O meu amigo e eu temos 60 anos. Decidimos viver juntos e arrendar o outro apartamento.

Hoje escrevo no meu diário sobre o dia importantíssimo em que, depois de conversas longas com a minha amiga Leonor, decidimos partilhar casa. Agora, olhando para trás, quase me rio de atrevimento. Mas quem nos podia julgar? Aos sessenta anos, a vida traz singurătate e, por mais que tentemos, não se encontram facilmente homens com quem dividir alegrias nesta fase. Os filhos e netos vivem longe, em cidades como Braga e Évora, e as nossas famílias suspiravam de alívio ao saber que não ficaríamos aborrecidas no nosso canto. No fundo, isto fez-nos recordar os tempos em que alugávamos o mesmo apartamento, há tantos anos, com as nossas crianças pequeninas a correrem pela casa. Tínhamos personalidades bem diferentes, mas, de alguma forma, conseguíamos cuidar do lar, cozinhar pratos tipicamente portugueses e até programar uma tarde de teatro ou uma visita ao museu para não ficarmos presas entre quatro paredes.

Uma das grandes vantagens que vimos foi estabilidade financeira. A juntar os rendimentos do arrendamento do meu apartamento em Setúbal, e ao dividir as despesas da casa, sentíamo-nos até mais folgadas do que antes. E claro, uma podia sempre cuidar da outra, caso a saúde pregasse partidas, coisa bem importante à nossa idade.

Mas a realidade, como quase sempre, trouxe outras provas. A primeira divergência foi logo na escolha do novo lar. Cada uma de nós queria manter o seu território Leonor não queria deixar o seu T2 em Lisboa e eu preocupada em deixar tudo arrumado na minha casa algarvia. Cedi no final, mas não sem fazer notar que não era hábito meu dar sempre o braço a torcer.
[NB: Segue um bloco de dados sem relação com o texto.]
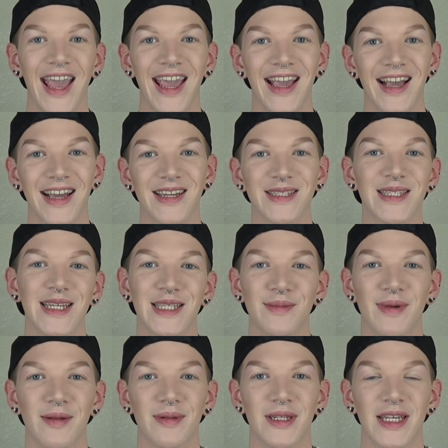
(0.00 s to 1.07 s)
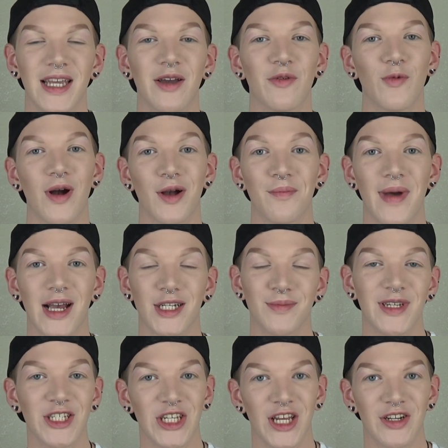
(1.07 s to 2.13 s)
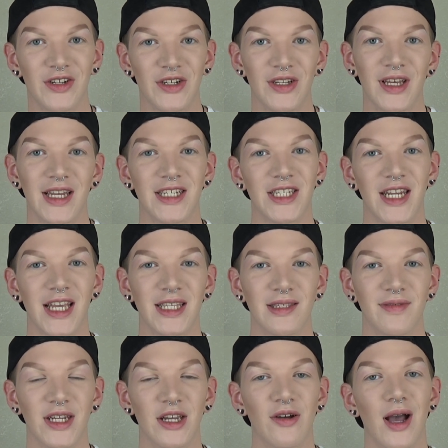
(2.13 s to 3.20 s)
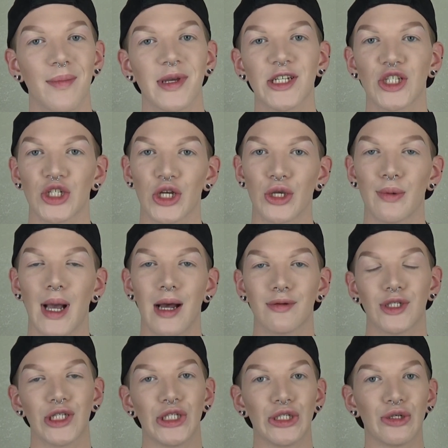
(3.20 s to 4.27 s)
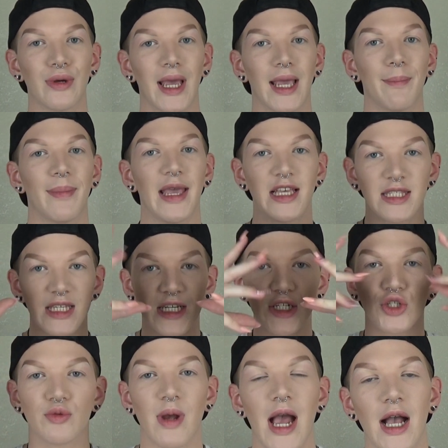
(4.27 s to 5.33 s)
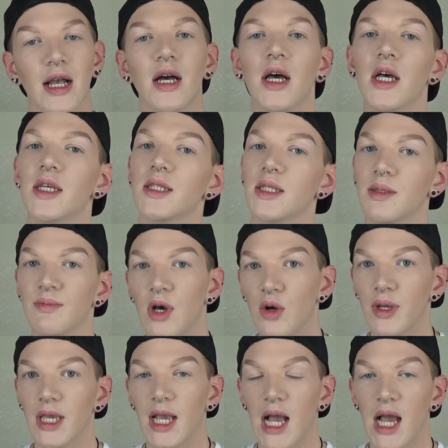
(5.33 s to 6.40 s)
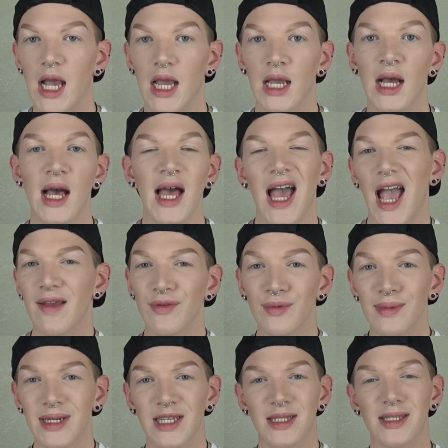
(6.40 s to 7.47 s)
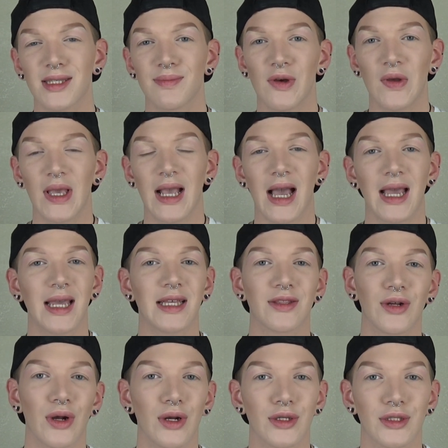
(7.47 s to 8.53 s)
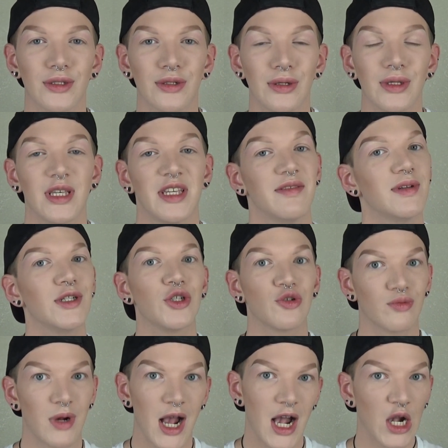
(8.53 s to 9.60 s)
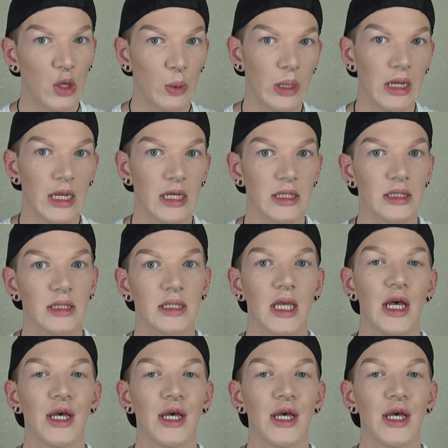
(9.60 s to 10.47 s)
Hey guys, it's Bubbli. Welcome back to my channel. In today's video, I'm going to show you how to do a basic drag smoky eye. Everyone needs a smoky eye in their arsenal, even drag queens.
O segundo percalço foi a quantidade de tralha. Quando comecei a transportar as minhas coisas para casa da Leonor, ela logo resmungou que era demais, sem espaço para tudo. Fiquei sem saber se deixava móveis e loiças no apartamento, mas não confiava nos inquilinos. Acabámos por alugar uma garagem ali perto e lá armazenámos tachos, panelas e coisas do género.

Logo achámos uns estudantes para arrendar o meu apartamento, e foi aí que começaram as ironias da vida em comum. Ao princípio, sentia que Leonor queria impor as suas regras e rotinas. Senti-me quase hóspede, mas tentei não dar importância. O problema agravou-se quando percebi que não havia igualdade entre nós. Ela queria que os produtos de limpeza ficassem sempre no armário ao lado do frigorífico, quando eu preferia outra divisão. Nas refeições, confiava no gosto dela, mas acabei por esquecer as minhas preferências já nem me lembrava quando tinha feito pela última vez arroz de pato como gosto.

Outra diferença veio com os hábitos noturnos. Sou muito sensível ao barulho, preciso do silêncio absoluto para descansar, e a Leonor não consegue adormecer de televisão desligada. Nenhum tampão resultava para mim; acordava sempre que mudava de canal ou ria dos concursos da RTP.

As cedências começaram a pesar. Tentávamos dialogar, encontrar equilíbrios, mas pequenas irritações começaram a tomar conta de nós. Até ao dia em que reparei que Leonor estava verdadeiramente incomodada comigo. Por mais que me esforçasse em fazer tudo a seu gosto, nada parecia acalmá-la.

Deixámos de falar. Passou um dia, depois dois, depois uma semana só pensava se teria dito algo que a magoara. Cheguei ao limite: desabei num choro na frente dela. Leonor também chorou, confessou que nem sabia explicar tamanha irritação. Então percebi: cada pessoa precisa do seu espaço e das suas rotinas. É melhor sermos vizinhas que companheiras de casa.

Rescindimos o contrato de arrendamento, e em poucos dias, senti o peso levantar-se. A nossa amizade reencontrou a leveza de outros tempos.